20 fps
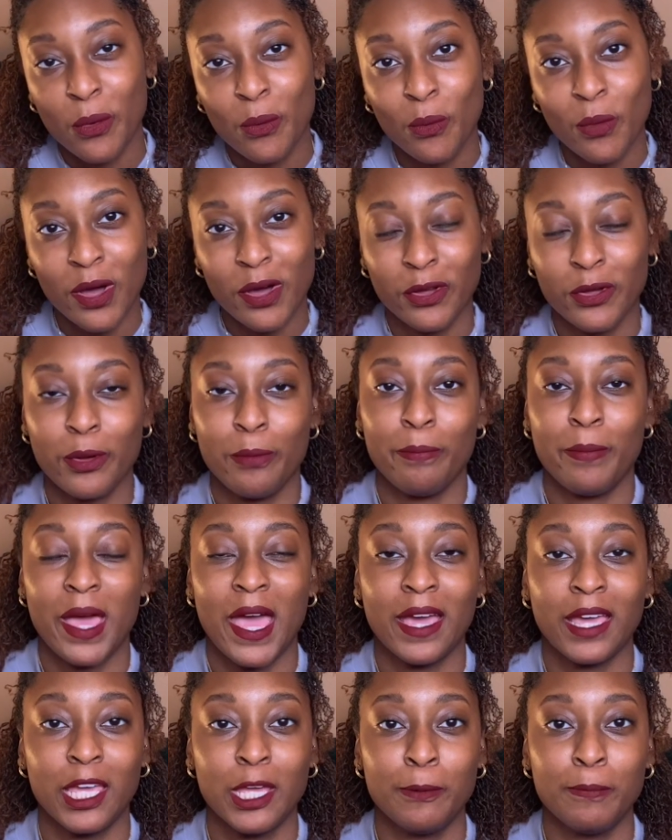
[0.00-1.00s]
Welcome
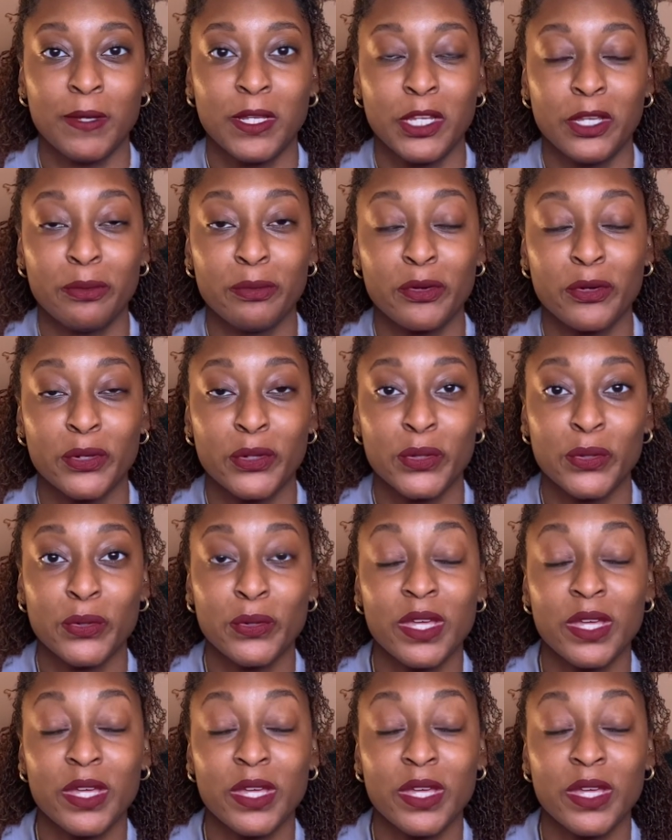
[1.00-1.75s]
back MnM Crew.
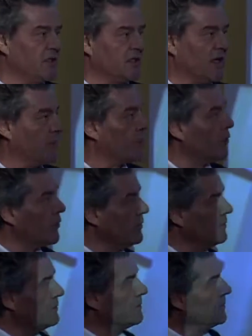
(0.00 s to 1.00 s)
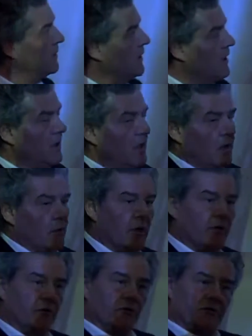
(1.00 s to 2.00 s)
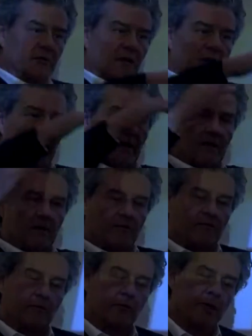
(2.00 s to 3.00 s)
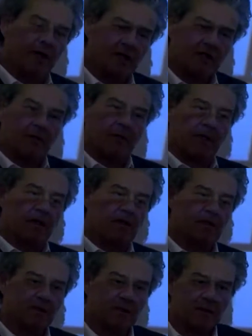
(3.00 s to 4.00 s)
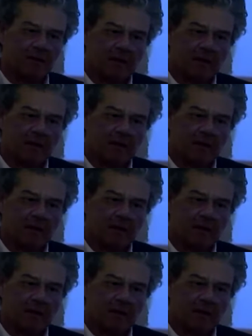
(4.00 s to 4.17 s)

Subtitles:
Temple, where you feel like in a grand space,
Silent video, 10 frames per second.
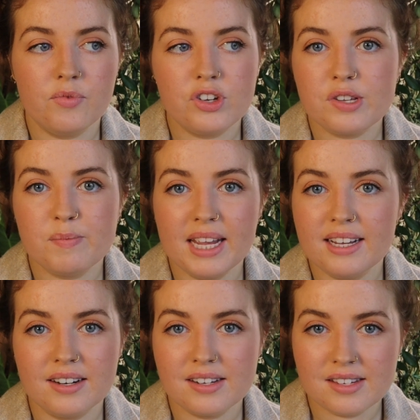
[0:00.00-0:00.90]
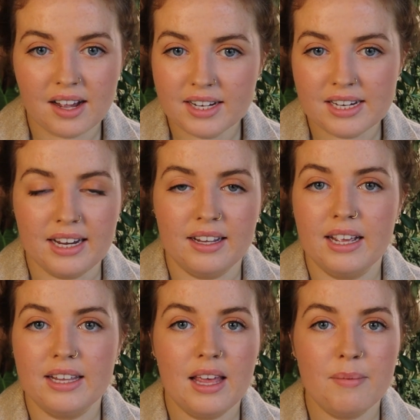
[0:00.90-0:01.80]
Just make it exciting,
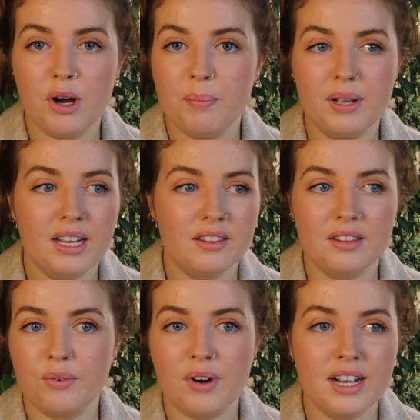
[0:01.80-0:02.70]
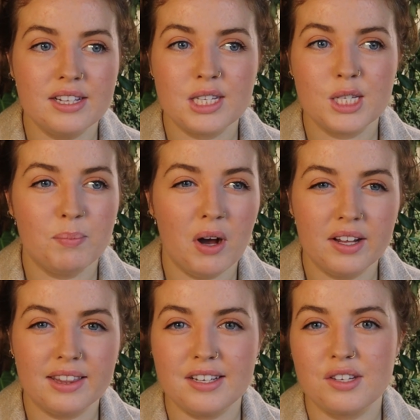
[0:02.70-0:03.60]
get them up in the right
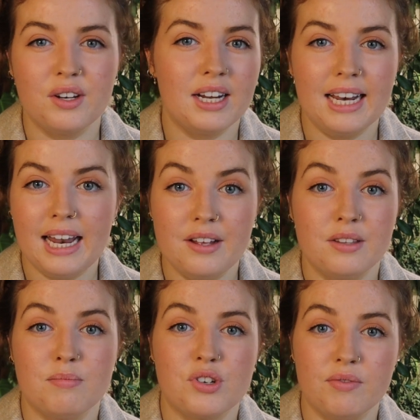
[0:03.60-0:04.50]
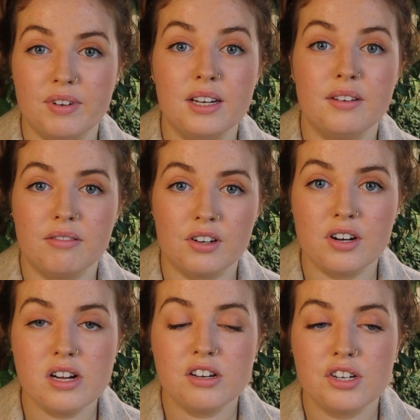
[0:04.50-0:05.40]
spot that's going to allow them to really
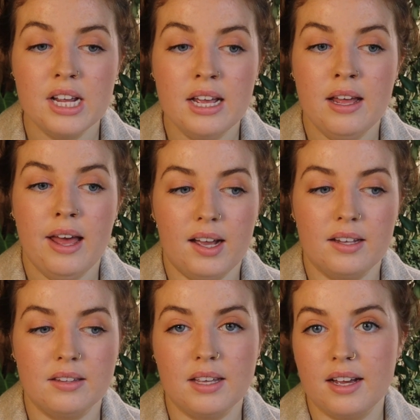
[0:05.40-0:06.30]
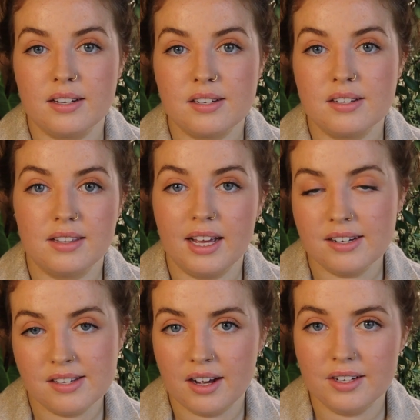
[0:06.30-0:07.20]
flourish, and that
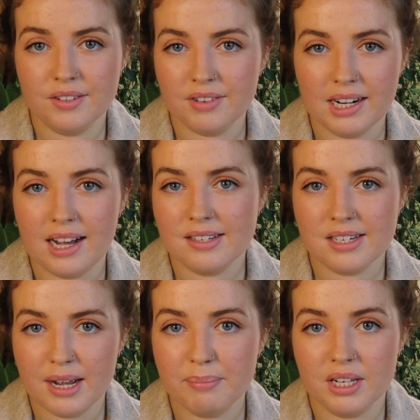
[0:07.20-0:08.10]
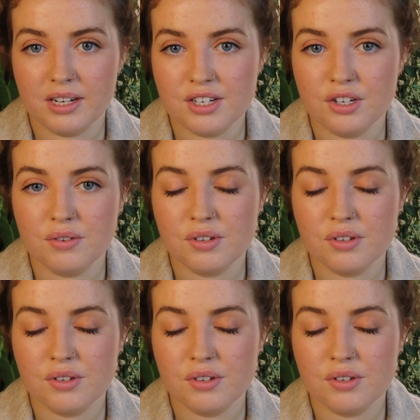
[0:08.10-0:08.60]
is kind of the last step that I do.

# # #

Directions
Print exactly the lines between the line containing "[0:03.60-0:04.50]" and the last line of the entries above, including both, and nothing besides; skip the pictures.

Task output
[0:03.60-0:04.50]
[0:04.50-0:05.40]
spot that's going to allow them to really
[0:05.40-0:06.30]
[0:06.30-0:07.20]
flourish, and that
[0:07.20-0:08.10]
[0:08.10-0:08.60]
is kind of the last step that I do.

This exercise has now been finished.